The complaint alleges that although the defendants are attempting to utilize the credit agreement to block the exchange transactions, the transactions are actually “fully permitted by the agreement,” and that in fact, the defendants consented to the issuance of the additional first lien debt contemplated by the exchange transactions when they purchased their first lien term loans. The credit agreement governing those term loans, GSO says, “expressly provides that the Company may issue an additional $400 million in secured debt, provided that the incremental term loans do not exceed $150 million, and the total debt under the agreement does not exceed $2.3 billion.” The proposed exchange transactions, GSO says, “comply fully with these, and all other, provisions in the Credit Agreement.”

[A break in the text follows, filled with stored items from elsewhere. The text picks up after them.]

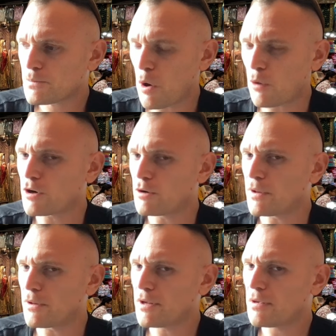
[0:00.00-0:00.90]

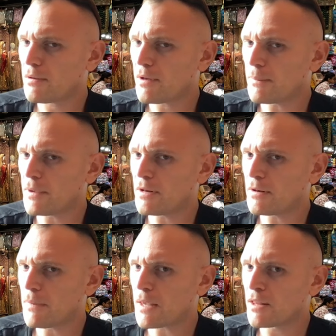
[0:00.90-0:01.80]
Targetability, I
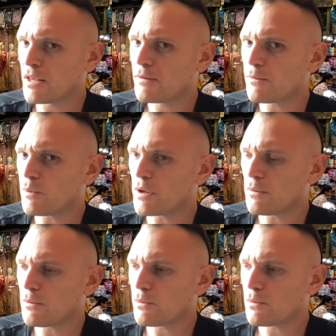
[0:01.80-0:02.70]
mean, mainly weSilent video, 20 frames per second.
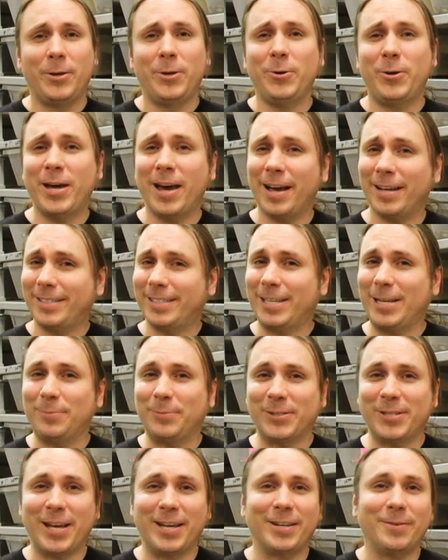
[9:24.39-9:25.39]
You guys
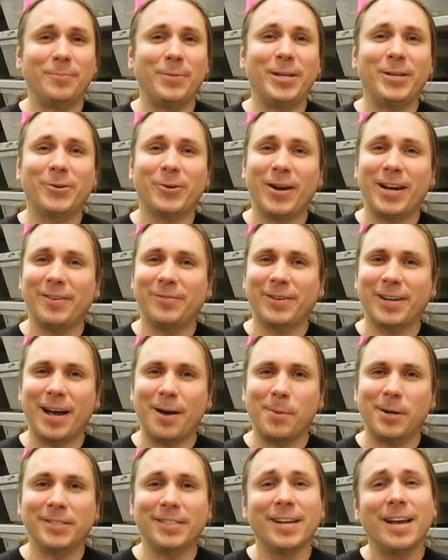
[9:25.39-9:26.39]
keep sending me creative
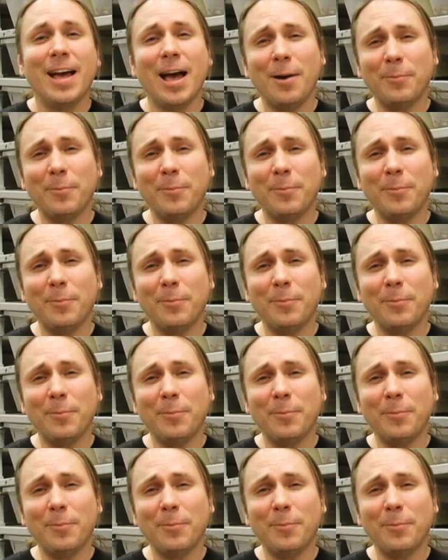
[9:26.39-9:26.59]
comments.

GSO notes that the company responded to “each point raised” by the defendants, who GSO says have refused to disclose their identities, explaining “in painstaking detail” that the defendants’ views regarding the exchange transactions are mistaken, but that the defendants “neither provided a substantive reply … nor suggested a reasonable economic solution.” Instead, the complaint alleges, the defendants “remain resolute in their efforts to hold the Exchange Transactions hostage, in the apparent hopes that they will be able to either (a) extract a favorable ransom from the Company or its unsecured creditors before standing down, or, alternatively, (b) push the Company into bankruptcy before the Exchange Transactions are consummated, so that they can avoid the dilution of their security interests.”

The defendants’ position, GSO says, “ignores the irreparable harm that all of the Company’s creditors - including the Directing Defendants - will suffer if the Company is unable to consummate the Exchange Transactions and is forced into bankruptcy.” GSO points out that the company’s secured debt is currently trading at “a significant discount,” and that it is “highly unlikely that the holders of the Company’s first lien debt (or any of the Company’s creditors) will recover in full in any bankruptcy proceeding.” The only way that creditors stand a “reasonable chance of recovering the full amount of their debt,” GSO asserts, “is if the Company is able to survive this downturn without entering bankruptcy.” And the only way that can happen, GSO says, is if the exchange transactions are consummated.

GSO points out that the original term loan administrative agent “resigned rather than being caught in the middle of the dispute,” which the complaint alleges enabled the directing defendants to install Wilmington Trust, “which is apparently willing to do their bidding,” as the new administrative agent. The directing defendants’ control of Wilmington Trust, GSO asserts, “makes it virtually impossible to complete the Exchange Transactions,” because the administrative agent’s approval of certain documents is necessary to consummate the exchange.

In the complaint, which was on Sept. 16, GSO notes that the deadline for the exchange transactions was then set for Sept. 23, and that “[t]ime is running out.” The deadline has since been extended through Oct. 26. In a memorandum of law accompanying the complaint, GSO argues that injunctive relief is “appropriate - and, indeed, critical” in this case given that “without the Exchange Transactions, it is almost certain that the combination of the Company’s heavy debt burden and the current depressed state of coal prices … will cause the Company to file for bankruptcy.” The plaintiff argues that there is little in the way of alternatives to the consummated transaction, because a “restrictive covenant in the 2020 Notes” prevents the company from incurring new secured debt, making any out-of-court restructuring other than the exchange transactions “unrealistic.”

The plaintiff therefore requests an order from the court declaring that the exchange transactions are permissible under the credit agreement without the directing defendants’ consent, and barring the defendants from further obstructing the transactions.